Secondo il presidente di Federalberghi Bernabò Bocca, la stagione estiva mostra una maggiore distribuzione dei flussi e una crescente attenzione alla qualità dell’esperienza. «La sensazione che si ha è che questa estate 2026, ovvero la stagione centrale del calendario turistico nazionale, sarà goduta appieno dagli italiani in viaggio - ha commentato a caldo il presidente di Federalberghi, Bernabò Bocca - La vacanza si spalma in modo più strutturato in tutti e quattro i mesi estivi, il che porta ad affinare la capacità di attivare i territori, con tutto ciò che essi esprimono in termini di imprese e filiere. Interessante rilevare poi, che una buona parte dei viaggiatori farà più di un periodo di vacanza oltre quello principale, confermando anche qui la nuova tendenza, ovvero frammentare e spalmare la vacanza su tutto l’arco estivo».

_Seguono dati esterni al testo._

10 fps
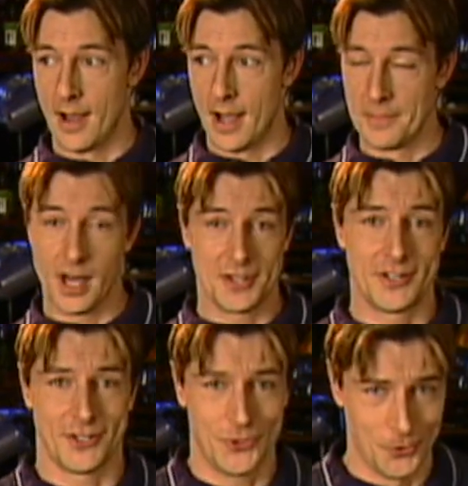I'm not
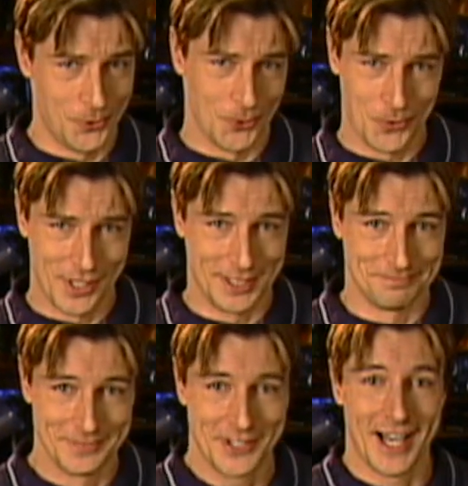6'2", 220.
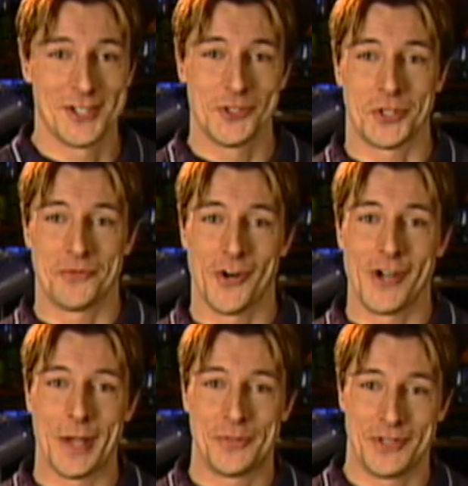These guys looked
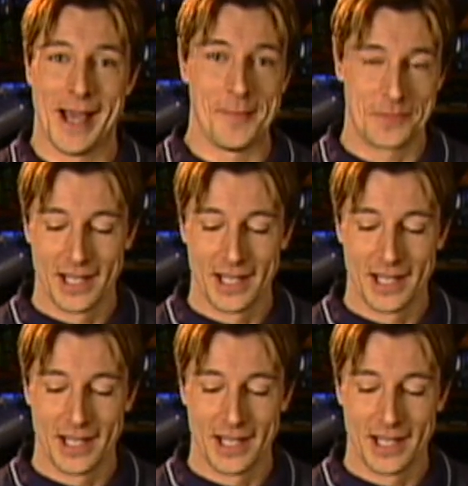very upset.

Auto e costo della vita influenzano le scelte dell’estate 2026
Gli spostamenti saranno ancora fortemente legati all’automobile: il 64,4% dei vacanzieri utilizzerà la propria macchina per raggiungere la destinazione. L’aereo sarà scelto dal 25,1%, mentre il treno dal 3,3%. Non tutti però partiranno: il 48,5% della popolazione resterà a casa tra giugno e settembre. La principale motivazione è la mancanza di liquidità, indicata dal 52,8% degli italiani che rinunceranno alle ferie. Seguono motivi familiari (25,7%) e ragioni legate alla salute (24,5%).
«Nel complesso l’estate italiana 2026 sembra non tradire le aspettative - ha concluso Bocca - Non possiamo dirci “tutti felici e contenti”, perché siamo consapevoli delle difficoltà provocate dall’aumento del costo della vita. Oggi, siamo portati a valorizzare al meglio ciò che si conquista giorno per giorno. Ma la speranza è che la situazione economica torni ad uno standard che renda il viaggio accessibile davvero a tutti».